[Stored items]
------------
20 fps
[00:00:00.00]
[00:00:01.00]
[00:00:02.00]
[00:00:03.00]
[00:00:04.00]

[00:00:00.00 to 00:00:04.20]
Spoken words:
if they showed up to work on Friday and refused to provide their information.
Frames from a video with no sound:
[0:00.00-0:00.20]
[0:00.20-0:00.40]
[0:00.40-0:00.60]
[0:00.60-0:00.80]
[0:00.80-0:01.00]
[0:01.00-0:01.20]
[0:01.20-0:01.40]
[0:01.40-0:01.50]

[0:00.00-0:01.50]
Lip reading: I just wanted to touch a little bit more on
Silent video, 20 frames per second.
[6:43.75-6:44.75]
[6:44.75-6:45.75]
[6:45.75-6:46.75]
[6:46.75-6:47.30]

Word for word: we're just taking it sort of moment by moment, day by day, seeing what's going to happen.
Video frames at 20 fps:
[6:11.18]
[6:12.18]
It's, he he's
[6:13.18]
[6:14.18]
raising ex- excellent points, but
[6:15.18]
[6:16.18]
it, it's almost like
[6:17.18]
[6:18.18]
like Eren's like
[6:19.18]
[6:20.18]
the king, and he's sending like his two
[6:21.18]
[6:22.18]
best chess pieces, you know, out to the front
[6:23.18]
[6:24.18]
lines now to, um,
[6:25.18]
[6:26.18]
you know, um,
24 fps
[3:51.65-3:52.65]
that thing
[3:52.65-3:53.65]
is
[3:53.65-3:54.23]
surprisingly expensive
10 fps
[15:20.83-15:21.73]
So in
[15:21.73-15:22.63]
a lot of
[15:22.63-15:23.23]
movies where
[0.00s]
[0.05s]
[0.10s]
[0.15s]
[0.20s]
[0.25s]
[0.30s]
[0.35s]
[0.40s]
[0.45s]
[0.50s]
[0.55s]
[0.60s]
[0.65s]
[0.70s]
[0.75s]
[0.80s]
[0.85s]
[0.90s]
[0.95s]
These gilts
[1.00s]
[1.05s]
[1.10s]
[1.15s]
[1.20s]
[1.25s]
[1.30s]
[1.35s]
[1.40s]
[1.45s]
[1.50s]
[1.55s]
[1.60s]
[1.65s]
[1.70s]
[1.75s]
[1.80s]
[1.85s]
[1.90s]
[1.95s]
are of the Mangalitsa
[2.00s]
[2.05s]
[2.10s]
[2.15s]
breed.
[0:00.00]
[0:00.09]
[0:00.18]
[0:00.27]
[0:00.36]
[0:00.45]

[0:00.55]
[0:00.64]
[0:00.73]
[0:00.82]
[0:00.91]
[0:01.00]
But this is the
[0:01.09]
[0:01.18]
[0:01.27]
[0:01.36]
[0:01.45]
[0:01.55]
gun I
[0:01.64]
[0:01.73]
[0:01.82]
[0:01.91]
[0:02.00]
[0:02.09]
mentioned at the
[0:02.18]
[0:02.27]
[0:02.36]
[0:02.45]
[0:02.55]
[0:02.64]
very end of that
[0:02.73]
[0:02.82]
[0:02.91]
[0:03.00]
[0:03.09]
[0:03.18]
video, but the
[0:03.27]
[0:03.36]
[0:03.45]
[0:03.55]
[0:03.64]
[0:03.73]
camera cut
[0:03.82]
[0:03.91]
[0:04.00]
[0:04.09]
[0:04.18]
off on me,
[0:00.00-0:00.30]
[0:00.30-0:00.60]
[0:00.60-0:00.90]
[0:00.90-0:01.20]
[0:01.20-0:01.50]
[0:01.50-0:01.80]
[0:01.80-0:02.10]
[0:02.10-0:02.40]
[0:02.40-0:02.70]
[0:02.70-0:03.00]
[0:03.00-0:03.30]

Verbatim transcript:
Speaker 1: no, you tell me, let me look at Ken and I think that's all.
------------
### Problem details
Give back each record exactly, from the first line through the last.

### Answer section
20 fps
[00:00:00.00]
[00:00:01.00]
[00:00:02.00]
[00:00:03.00]
[00:00:04.00]

[00:00:00.00 to 00:00:04.20]
Spoken words:
if they showed up to work on Friday and refused to provide their information.
Frames from a video with no sound:
[0:00.00-0:00.20]
[0:00.20-0:00.40]
[0:00.40-0:00.60]
[0:00.60-0:00.80]
[0:00.80-0:01.00]
[0:01.00-0:01.20]
[0:01.20-0:01.40]
[0:01.40-0:01.50]

[0:00.00-0:01.50]
Lip reading: I just wanted to touch a little bit more on
Silent video, 20 frames per second.
[6:43.75-6:44.75]
[6:44.75-6:45.75]
[6:45.75-6:46.75]
[6:46.75-6:47.30]

Word for word: we're just taking it sort of moment by moment, day by day, seeing what's going to happen.
Video frames at 20 fps:
[6:11.18]
[6:12.18]
It's, he he's
[6:13.18]
[6:14.18]
raising ex- excellent points, but
[6:15.18]
[6:16.18]
it, it's almost like
[6:17.18]
[6:18.18]
like Eren's like
[6:19.18]
[6:20.18]
the king, and he's sending like his two
[6:21.18]
[6:22.18]
best chess pieces, you know, out to the front
[6:23.18]
[6:24.18]
lines now to, um,
[6:25.18]
[6:26.18]
you know, um,
24 fps
[3:51.65-3:52.65]
that thing
[3:52.65-3:53.65]
is
[3:53.65-3:54.23]
surprisingly expensive
10 fps
[15:20.83-15:21.73]
So in
[15:21.73-15:22.63]
a lot of
[15:22.63-15:23.23]
movies where
[0.00s]
[0.05s]
[0.10s]
[0.15s]
[0.20s]
[0.25s]
[0.30s]
[0.35s]
[0.40s]
[0.45s]
[0.50s]
[0.55s]
[0.60s]
[0.65s]
[0.70s]
[0.75s]
[0.80s]
[0.85s]
[0.90s]
[0.95s]
These gilts
[1.00s]
[1.05s]
[1.10s]
[1.15s]
[1.20s]
[1.25s]
[1.30s]
[1.35s]
[1.40s]
[1.45s]
[1.50s]
[1.55s]
[1.60s]
[1.65s]
[1.70s]
[1.75s]
[1.80s]
[1.85s]
[1.90s]
[1.95s]
are of the Mangalitsa
[2.00s]
[2.05s]
[2.10s]
[2.15s]
breed.
[0:00.00]
[0:00.09]
[0:00.18]
[0:00.27]
[0:00.36]
[0:00.45]

[0:00.55]
[0:00.64]
[0:00.73]
[0:00.82]
[0:00.91]
[0:01.00]
But this is the
[0:01.09]
[0:01.18]
[0:01.27]
[0:01.36]
[0:01.45]
[0:01.55]
gun I
[0:01.64]
[0:01.73]
[0:01.82]
[0:01.91]
[0:02.00]
[0:02.09]
mentioned at the
[0:02.18]
[0:02.27]
[0:02.36]
[0:02.45]
[0:02.55]
[0:02.64]
very end of that
[0:02.73]
[0:02.82]
[0:02.91]
[0:03.00]
[0:03.09]
[0:03.18]
video, but the
[0:03.27]
[0:03.36]
[0:03.45]
[0:03.55]
[0:03.64]
[0:03.73]
camera cut
[0:03.82]
[0:03.91]
[0:04.00]
[0:04.09]
[0:04.18]
off on me,
[0:00.00-0:00.30]
[0:00.30-0:00.60]
[0:00.60-0:00.90]
[0:00.90-0:01.20]
[0:01.20-0:01.50]
[0:01.50-0:01.80]
[0:01.80-0:02.10]
[0:02.10-0:02.40]
[0:02.40-0:02.70]
[0:02.70-0:03.00]
[0:03.00-0:03.30]

Verbatim transcript:
Speaker 1: no, you tell me, let me look at Ken and I think that's all.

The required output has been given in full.